Cecilia bengong menatap raut muka yang merah menyala itu. Lalu menggeleng-gelengkan kepala begitu melihat Akiko berlari ke bawah sambil mengusap tetesan airmata yang tanpa bisa dicegah lagi menganak sungai di pipinya.
Kapten Hikaru, Kapten Shinji dan Mualim Yoshido, sama-sama menghela nafas panjang. Mereka hanya sedikit heran dokter muda yang tangguh dan keras hati itu ternyata juga bisa menangis.
Cecilia memecah kebuntuan suasana dengan berkata.
"Kapten Shinji, Mualim Yoshido, setelah Akiko reda, sebaiknya kita segera berangkat ke Jenewa. Seperti yang sudah saya ceritakan sebelumnya, kalian berdua adalah saksi kunci agar Direktur Jenderal WHO yang sedang berjuang keras bersama kita tetap pada posisinya."
Cecilia melirik ke bawah tangga. Akiko belum nampak kembali.
"Apabila sampai Direktur Jenderal WHO ini berhasil dilengserkan dari posisinya, kita akan menemui kesulitan besar dalam perjuangan mitigasi bencana global ini."
Suara langkah kaki di tangga. Cecilia melihat Akiko melangkahi satu demi satu anak tangga dengan lemas.
"Kita harus mencari tahu siapa dalang penyerbuan di laut Arctic. Tidak mungkin kapal perusak tidak punya identitas. Lagipula para penyerang terlihat sangat terlatih. Kalau tidak ada Andalas, mungkin Hantaa 05 sudah berhasil dibajak oleh mereka."Akiko menukas dengan tegas. Wajahnya masih terlihat sembab.
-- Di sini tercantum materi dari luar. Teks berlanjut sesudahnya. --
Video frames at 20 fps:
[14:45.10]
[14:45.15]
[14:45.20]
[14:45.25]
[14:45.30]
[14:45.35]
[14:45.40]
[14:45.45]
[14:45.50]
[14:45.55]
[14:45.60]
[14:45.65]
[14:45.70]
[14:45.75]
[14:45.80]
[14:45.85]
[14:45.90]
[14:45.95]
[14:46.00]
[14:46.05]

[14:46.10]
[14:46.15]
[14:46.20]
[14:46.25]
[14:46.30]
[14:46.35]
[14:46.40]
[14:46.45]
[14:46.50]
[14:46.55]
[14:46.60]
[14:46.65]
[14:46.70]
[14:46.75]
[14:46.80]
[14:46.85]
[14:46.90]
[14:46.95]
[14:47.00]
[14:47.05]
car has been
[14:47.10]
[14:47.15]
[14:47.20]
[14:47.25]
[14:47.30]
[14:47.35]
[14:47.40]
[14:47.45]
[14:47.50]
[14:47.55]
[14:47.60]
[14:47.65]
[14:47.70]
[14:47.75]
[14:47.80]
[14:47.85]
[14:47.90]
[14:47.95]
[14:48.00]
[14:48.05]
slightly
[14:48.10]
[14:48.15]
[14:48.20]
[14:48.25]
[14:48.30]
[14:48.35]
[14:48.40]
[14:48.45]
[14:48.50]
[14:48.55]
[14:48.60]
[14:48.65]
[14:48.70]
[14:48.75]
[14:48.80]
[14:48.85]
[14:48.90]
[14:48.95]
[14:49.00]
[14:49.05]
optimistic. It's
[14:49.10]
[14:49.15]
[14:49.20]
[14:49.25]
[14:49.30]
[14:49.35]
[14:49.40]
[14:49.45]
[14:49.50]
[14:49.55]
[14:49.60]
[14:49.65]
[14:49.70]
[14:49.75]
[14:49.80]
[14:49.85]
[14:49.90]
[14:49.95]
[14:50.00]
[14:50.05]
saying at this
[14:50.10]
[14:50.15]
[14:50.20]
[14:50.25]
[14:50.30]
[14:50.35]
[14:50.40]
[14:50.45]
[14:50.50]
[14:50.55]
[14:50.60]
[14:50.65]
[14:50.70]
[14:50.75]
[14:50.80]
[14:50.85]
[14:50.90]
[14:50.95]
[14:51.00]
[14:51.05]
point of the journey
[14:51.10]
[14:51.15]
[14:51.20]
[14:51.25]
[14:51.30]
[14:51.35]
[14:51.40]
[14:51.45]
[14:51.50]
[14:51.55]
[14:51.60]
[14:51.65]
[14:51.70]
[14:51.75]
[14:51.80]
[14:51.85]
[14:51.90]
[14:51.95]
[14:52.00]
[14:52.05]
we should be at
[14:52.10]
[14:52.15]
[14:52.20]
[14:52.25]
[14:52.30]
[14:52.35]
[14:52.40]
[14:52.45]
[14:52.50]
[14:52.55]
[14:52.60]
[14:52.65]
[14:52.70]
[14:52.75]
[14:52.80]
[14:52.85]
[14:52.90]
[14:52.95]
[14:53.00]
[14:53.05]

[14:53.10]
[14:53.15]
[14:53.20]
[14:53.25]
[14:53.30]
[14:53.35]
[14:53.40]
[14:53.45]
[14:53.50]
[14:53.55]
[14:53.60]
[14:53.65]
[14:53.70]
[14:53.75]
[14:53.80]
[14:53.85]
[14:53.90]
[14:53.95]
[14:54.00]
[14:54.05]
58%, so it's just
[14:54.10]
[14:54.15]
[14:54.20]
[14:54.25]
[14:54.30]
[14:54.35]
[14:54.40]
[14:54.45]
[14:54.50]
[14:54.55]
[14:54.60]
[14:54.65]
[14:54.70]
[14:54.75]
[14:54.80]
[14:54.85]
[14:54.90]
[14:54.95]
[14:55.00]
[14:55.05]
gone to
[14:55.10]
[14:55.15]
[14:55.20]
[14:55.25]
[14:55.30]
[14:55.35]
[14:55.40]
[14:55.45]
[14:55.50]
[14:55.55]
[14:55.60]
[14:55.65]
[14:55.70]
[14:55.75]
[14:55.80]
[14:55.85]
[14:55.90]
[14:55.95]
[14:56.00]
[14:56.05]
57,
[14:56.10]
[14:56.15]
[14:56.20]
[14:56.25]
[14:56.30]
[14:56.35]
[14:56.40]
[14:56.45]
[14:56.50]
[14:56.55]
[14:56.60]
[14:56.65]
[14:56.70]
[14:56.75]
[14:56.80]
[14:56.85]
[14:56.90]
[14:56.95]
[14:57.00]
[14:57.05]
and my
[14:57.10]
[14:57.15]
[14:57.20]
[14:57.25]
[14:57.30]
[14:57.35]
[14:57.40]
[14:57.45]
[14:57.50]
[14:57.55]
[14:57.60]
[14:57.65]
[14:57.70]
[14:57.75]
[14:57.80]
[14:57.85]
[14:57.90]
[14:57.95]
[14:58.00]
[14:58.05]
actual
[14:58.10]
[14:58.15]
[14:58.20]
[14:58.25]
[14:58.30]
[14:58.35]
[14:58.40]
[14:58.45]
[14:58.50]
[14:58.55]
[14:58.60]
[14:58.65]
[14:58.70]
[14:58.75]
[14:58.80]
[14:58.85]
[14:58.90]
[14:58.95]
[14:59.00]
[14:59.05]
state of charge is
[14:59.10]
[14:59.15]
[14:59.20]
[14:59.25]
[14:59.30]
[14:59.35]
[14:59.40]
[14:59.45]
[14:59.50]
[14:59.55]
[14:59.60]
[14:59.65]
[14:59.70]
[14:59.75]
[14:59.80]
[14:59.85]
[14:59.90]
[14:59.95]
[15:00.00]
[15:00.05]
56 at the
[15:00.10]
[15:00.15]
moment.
"Oke Akiko. Kita cari tahu lewat jaringan Dokter Adli. Paling penting saat ini kita segera mengamankan posisi Dokter Adli di WHO dengan membawa Kapten Shinji dan Mualim Yoshido ke Jenewa."
"Lalu bagaimana dengan Fabumi? Cukup rumit untuk menemukan keberadaannya. Kita benar-benar memerlukan Andalas. Uuhh!"Akiko kembali berkaca-kaca matanya.
Cecilia meremas bahu Akiko untuk menguatkan. Wanita itu nampak benar-benar terpukul dan tidak bisa move on dengan cepat. Suara notifikasi X-One membuat perhatian Cecilia beralih. Dari Dokter Adli Aslan.